__DESCRIPTION OF THE TASK__. Output the data in full. Keep every word exact and exclude the pictures.

__INPUT__.
↓
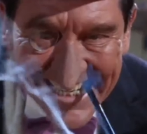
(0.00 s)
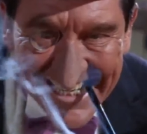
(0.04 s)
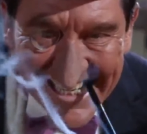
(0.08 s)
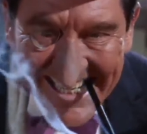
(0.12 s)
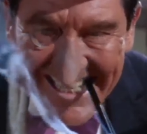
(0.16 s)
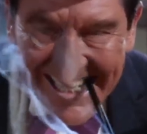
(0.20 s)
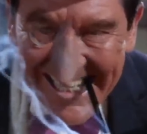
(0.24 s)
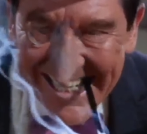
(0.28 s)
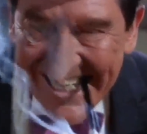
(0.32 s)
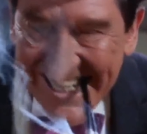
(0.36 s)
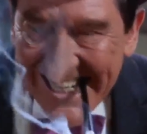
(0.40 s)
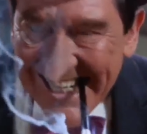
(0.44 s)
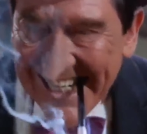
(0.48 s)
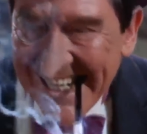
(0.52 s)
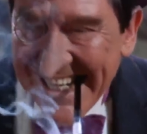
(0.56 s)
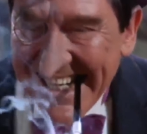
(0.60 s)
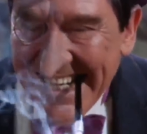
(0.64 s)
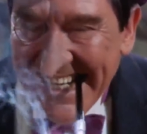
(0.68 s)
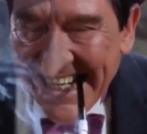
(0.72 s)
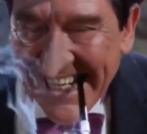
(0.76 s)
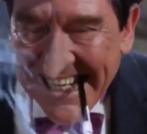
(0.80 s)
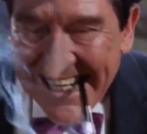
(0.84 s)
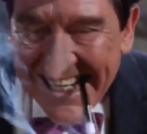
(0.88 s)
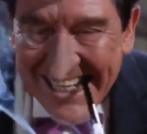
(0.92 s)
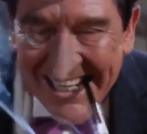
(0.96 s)

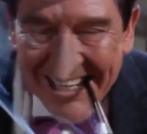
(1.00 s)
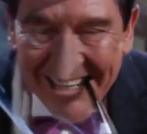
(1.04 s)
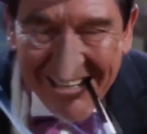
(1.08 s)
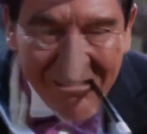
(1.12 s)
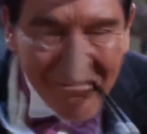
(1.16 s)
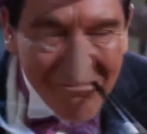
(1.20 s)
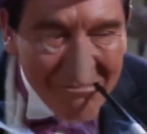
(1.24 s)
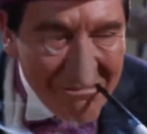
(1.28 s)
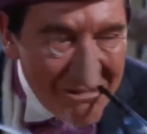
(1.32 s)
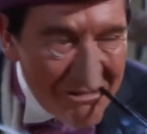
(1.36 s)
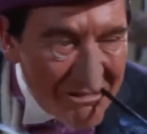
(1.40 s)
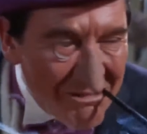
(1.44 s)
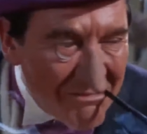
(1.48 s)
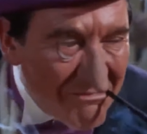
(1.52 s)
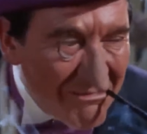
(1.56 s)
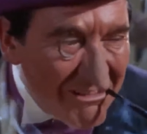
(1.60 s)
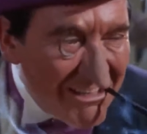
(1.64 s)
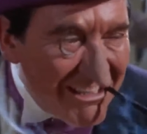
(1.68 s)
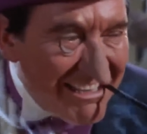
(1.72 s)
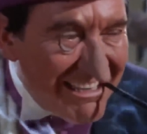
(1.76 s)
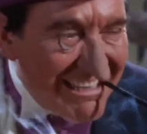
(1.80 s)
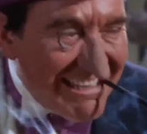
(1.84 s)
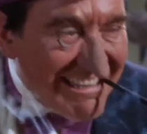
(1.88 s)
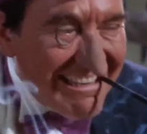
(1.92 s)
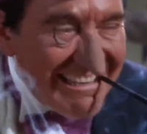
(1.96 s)
this is the most
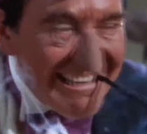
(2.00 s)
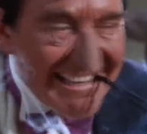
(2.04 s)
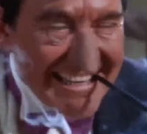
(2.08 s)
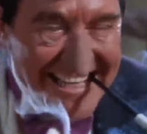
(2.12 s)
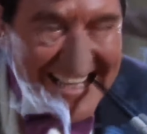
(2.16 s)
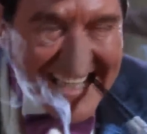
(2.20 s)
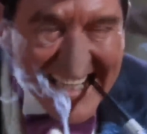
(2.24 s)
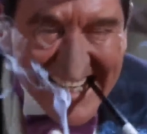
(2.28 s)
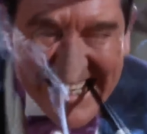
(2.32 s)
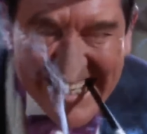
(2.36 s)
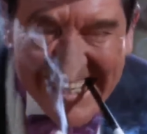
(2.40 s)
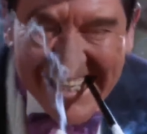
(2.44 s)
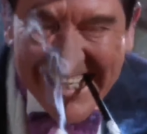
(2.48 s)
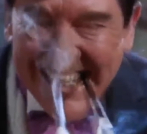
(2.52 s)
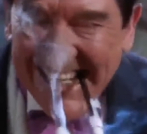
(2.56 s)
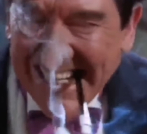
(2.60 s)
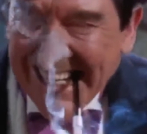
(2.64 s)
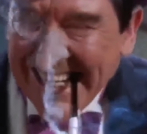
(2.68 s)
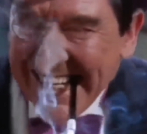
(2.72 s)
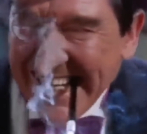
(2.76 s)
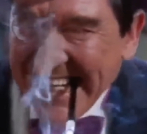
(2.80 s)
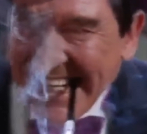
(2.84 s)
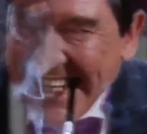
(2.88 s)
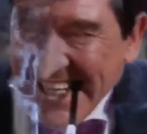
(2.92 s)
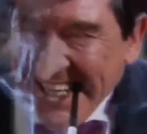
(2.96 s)

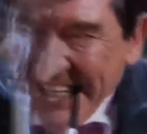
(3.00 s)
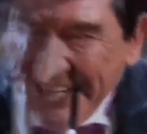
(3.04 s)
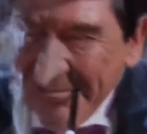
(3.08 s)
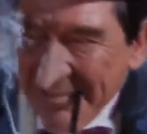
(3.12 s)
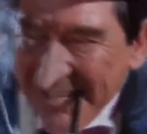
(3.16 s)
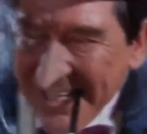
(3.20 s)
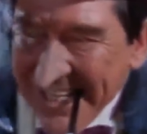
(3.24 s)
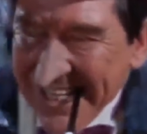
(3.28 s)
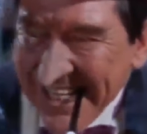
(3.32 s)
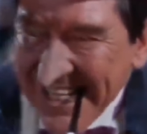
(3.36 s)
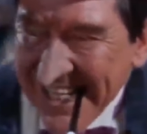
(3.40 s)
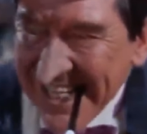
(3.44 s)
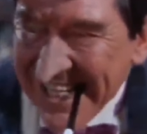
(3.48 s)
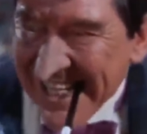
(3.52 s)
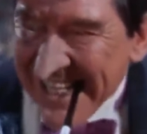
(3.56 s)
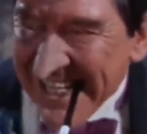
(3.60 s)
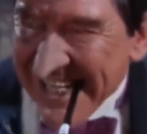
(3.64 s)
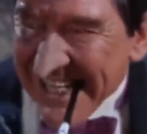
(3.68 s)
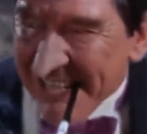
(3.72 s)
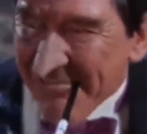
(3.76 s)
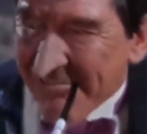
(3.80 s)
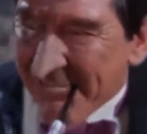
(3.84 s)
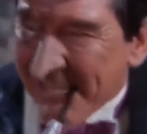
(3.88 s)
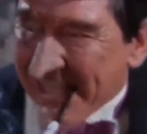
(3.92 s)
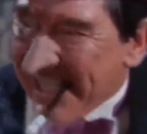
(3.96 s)
fantastical gimmick
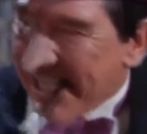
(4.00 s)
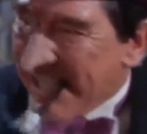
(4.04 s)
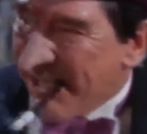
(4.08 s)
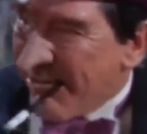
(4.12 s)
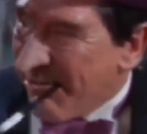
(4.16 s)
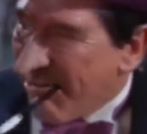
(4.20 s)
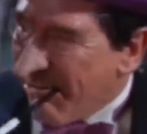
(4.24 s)
in my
↑
__SOLUTION__.
(0.00 s)
(0.04 s)
(0.08 s)
(0.12 s)
(0.16 s)
(0.20 s)
(0.24 s)
(0.28 s)
(0.32 s)
(0.36 s)
(0.40 s)
(0.44 s)
(0.48 s)
(0.52 s)
(0.56 s)
(0.60 s)
(0.64 s)
(0.68 s)
(0.72 s)
(0.76 s)
(0.80 s)
(0.84 s)
(0.88 s)
(0.92 s)
(0.96 s)

(1.00 s)
(1.04 s)
(1.08 s)
(1.12 s)
(1.16 s)
(1.20 s)
(1.24 s)
(1.28 s)
(1.32 s)
(1.36 s)
(1.40 s)
(1.44 s)
(1.48 s)
(1.52 s)
(1.56 s)
(1.60 s)
(1.64 s)
(1.68 s)
(1.72 s)
(1.76 s)
(1.80 s)
(1.84 s)
(1.88 s)
(1.92 s)
(1.96 s)
this is the most
(2.00 s)
(2.04 s)
(2.08 s)
(2.12 s)
(2.16 s)
(2.20 s)
(2.24 s)
(2.28 s)
(2.32 s)
(2.36 s)
(2.40 s)
(2.44 s)
(2.48 s)
(2.52 s)
(2.56 s)
(2.60 s)
(2.64 s)
(2.68 s)
(2.72 s)
(2.76 s)
(2.80 s)
(2.84 s)
(2.88 s)
(2.92 s)
(2.96 s)

(3.00 s)
(3.04 s)
(3.08 s)
(3.12 s)
(3.16 s)
(3.20 s)
(3.24 s)
(3.28 s)
(3.32 s)
(3.36 s)
(3.40 s)
(3.44 s)
(3.48 s)
(3.52 s)
(3.56 s)
(3.60 s)
(3.64 s)
(3.68 s)
(3.72 s)
(3.76 s)
(3.80 s)
(3.84 s)
(3.88 s)
(3.92 s)
(3.96 s)
fantastical gimmick
(4.00 s)
(4.04 s)
(4.08 s)
(4.12 s)
(4.16 s)
(4.20 s)
(4.24 s)
in my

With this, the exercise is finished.